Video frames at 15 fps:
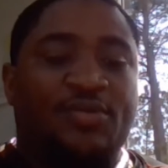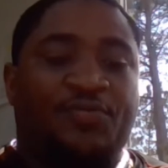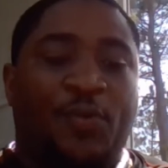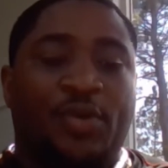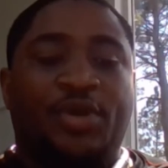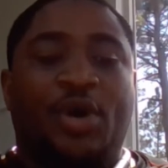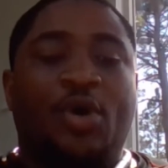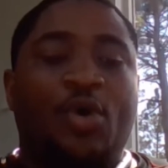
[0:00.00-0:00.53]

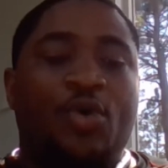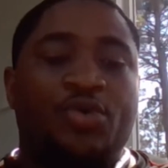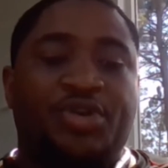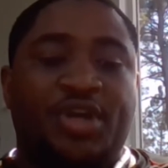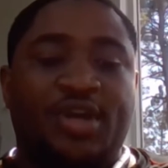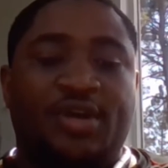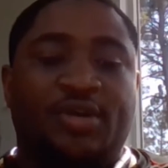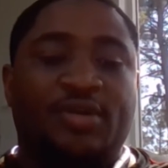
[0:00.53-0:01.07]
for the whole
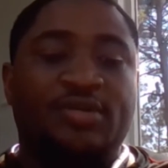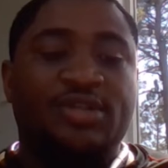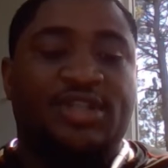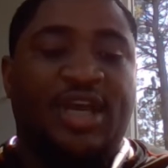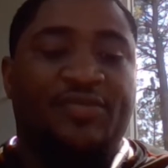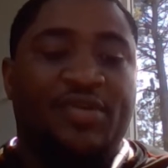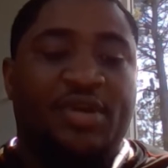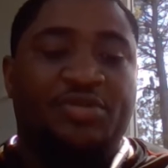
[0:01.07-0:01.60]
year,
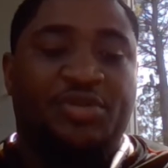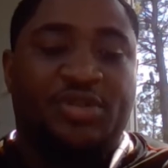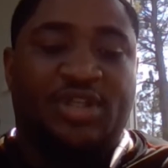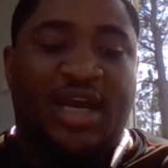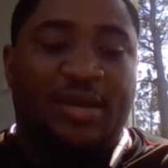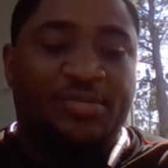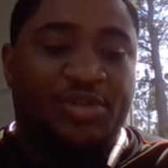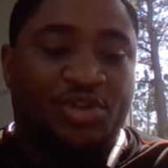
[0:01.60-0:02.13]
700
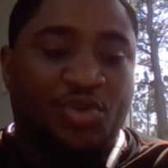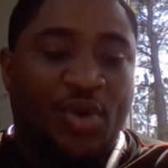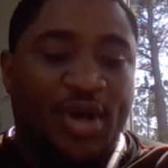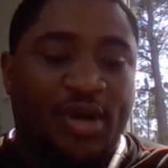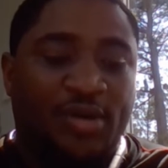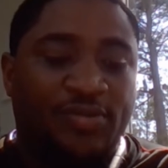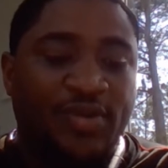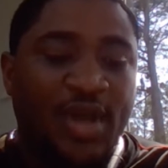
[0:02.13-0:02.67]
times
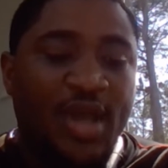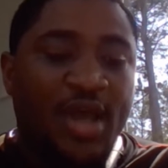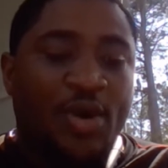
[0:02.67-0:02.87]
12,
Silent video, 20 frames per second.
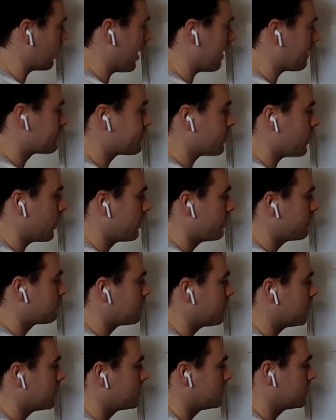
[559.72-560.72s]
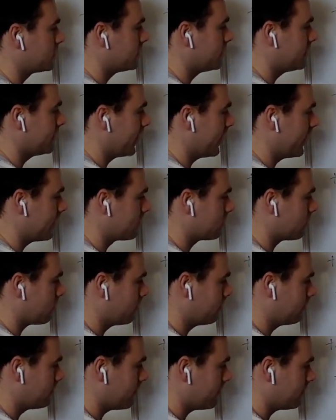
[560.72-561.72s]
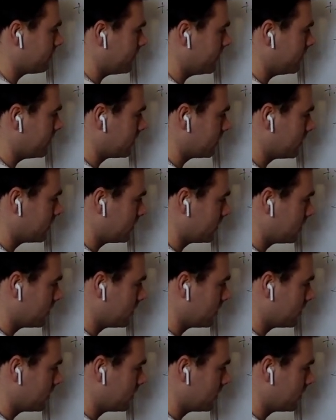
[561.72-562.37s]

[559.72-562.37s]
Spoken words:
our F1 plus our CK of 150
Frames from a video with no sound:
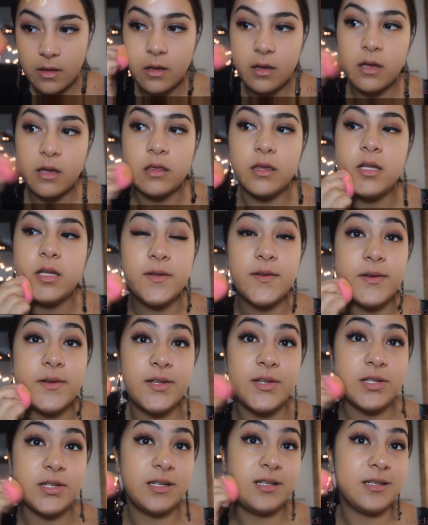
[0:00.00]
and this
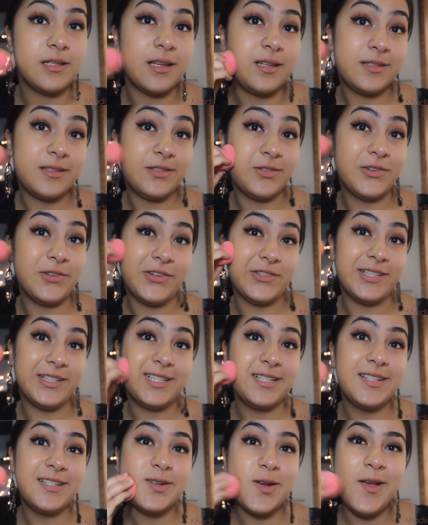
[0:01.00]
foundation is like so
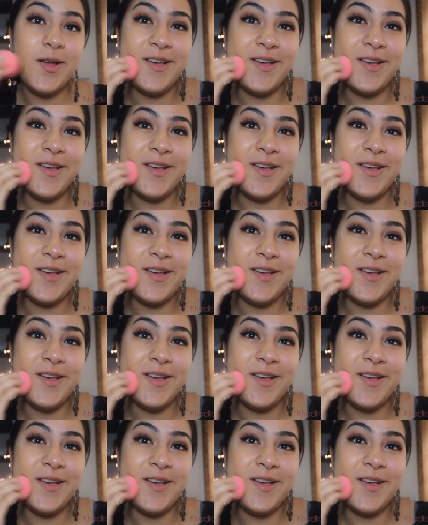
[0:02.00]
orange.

- - - -

## Required action:
Please output every entry above exactly, without the pictures.

## Exercise answer:
Video frames at 15 fps:
[0:00.00-0:00.53]

[0:00.53-0:01.07]
for the whole
[0:01.07-0:01.60]
year,
[0:01.60-0:02.13]
700
[0:02.13-0:02.67]
times
[0:02.67-0:02.87]
12,
Silent video, 20 frames per second.
[559.72-560.72s]
[560.72-561.72s]
[561.72-562.37s]

[559.72-562.37s]
Spoken words:
our F1 plus our CK of 150
Frames from a video with no sound:
[0:00.00]
and this
[0:01.00]
foundation is like so
[0:02.00]
orange.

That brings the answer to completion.